What about after gigs though? Great shows can leave comics, actors and musicians on a high they might try and stay on via narcotics or booze. But her “benders end up with something horrific happening – I sleep with someone I shouldn’t, I wake up in hospital or covered in vomit.” A session might feel like a good time, she says, but they’re limited. “You’re just going to go to some stranger’s house, pretend you’re going to be friends with a woman in the toilets you’re never going to see again, start a business with a stranger in the smoking area. Nothing new ever happens and nothing real ever happens. So, anything that isn’t an utter bender is a good thing.”

Before sobriety her mental state was unhealthy. “Drinking excessively to solve problems isn’t a good idea. You’ve got to learn to sit in the pain of solving a problem,” she says, as opposed to attempting to fix things with wine or cocaine. “I know how to deal with painful stuff now. Before I’d be like, ‘I know what will help me stop feeling: sex with a stranger. I’ll just drink more, so I don’t have to think anything. And then the hangover will stop me thinking, then I’ll wake up at some point, and I’ll have forgotten.’”

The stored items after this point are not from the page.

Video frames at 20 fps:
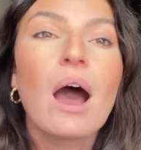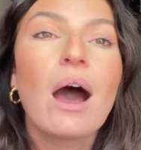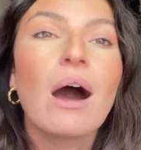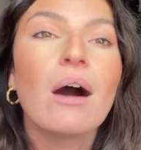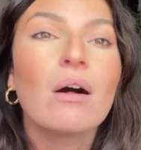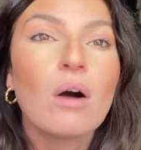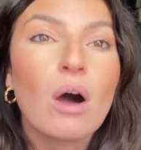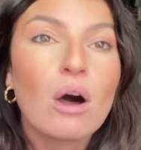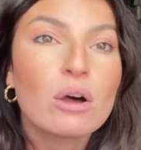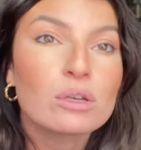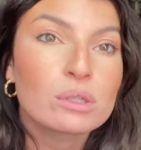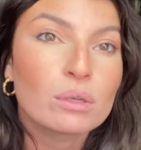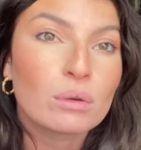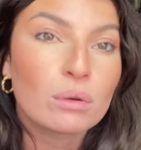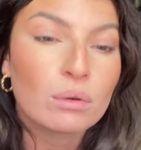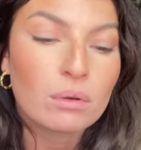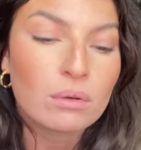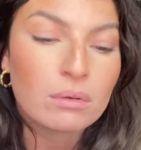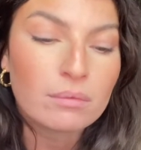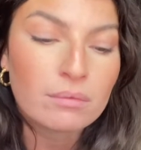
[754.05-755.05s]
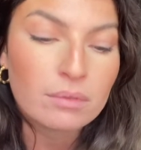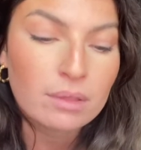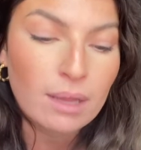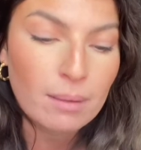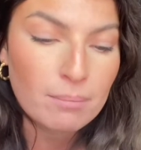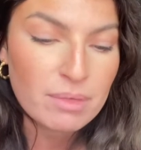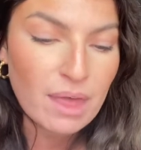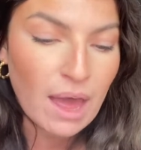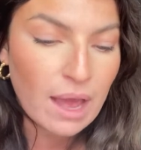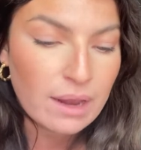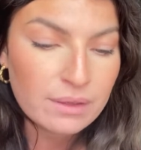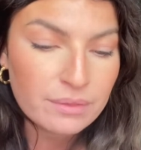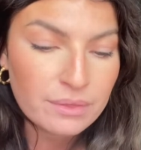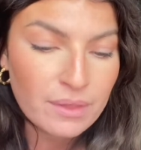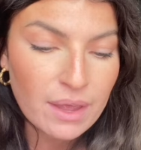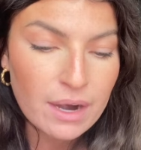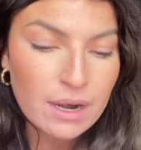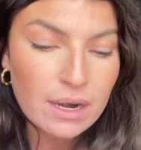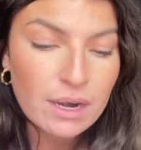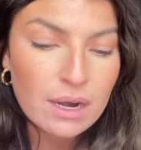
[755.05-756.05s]
I'll also lump that in
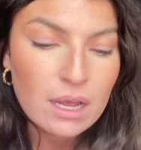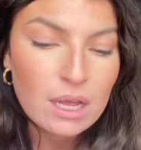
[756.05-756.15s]
there.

There are many stories from the inebriated years, though, that she’s able to laugh at now. Walk of Shame 2 “is just all the ex-party girl stories”. She once drank so much she climbed to the top of one of Trafalgar Square’s lions. It didn’t end well. “I woke up in hospital; I couldn’t walk for three months.” She doesn’t feel bad about such occurrences now, because she’s no longer in that place. Instead she’s serving as “a warning to young millennial women. I’m a folklore; this is what happens if you’re not careful – in 20 years, this is where you end up, mate.”

Touring “a feminist show with award-winning dick jokes”? It could be worse. In the very least, it’s above average.

Eleanor Conway plays The Stables, Milton Keynes 11 May, and London’s Trapeze Bar 30 May-1 June.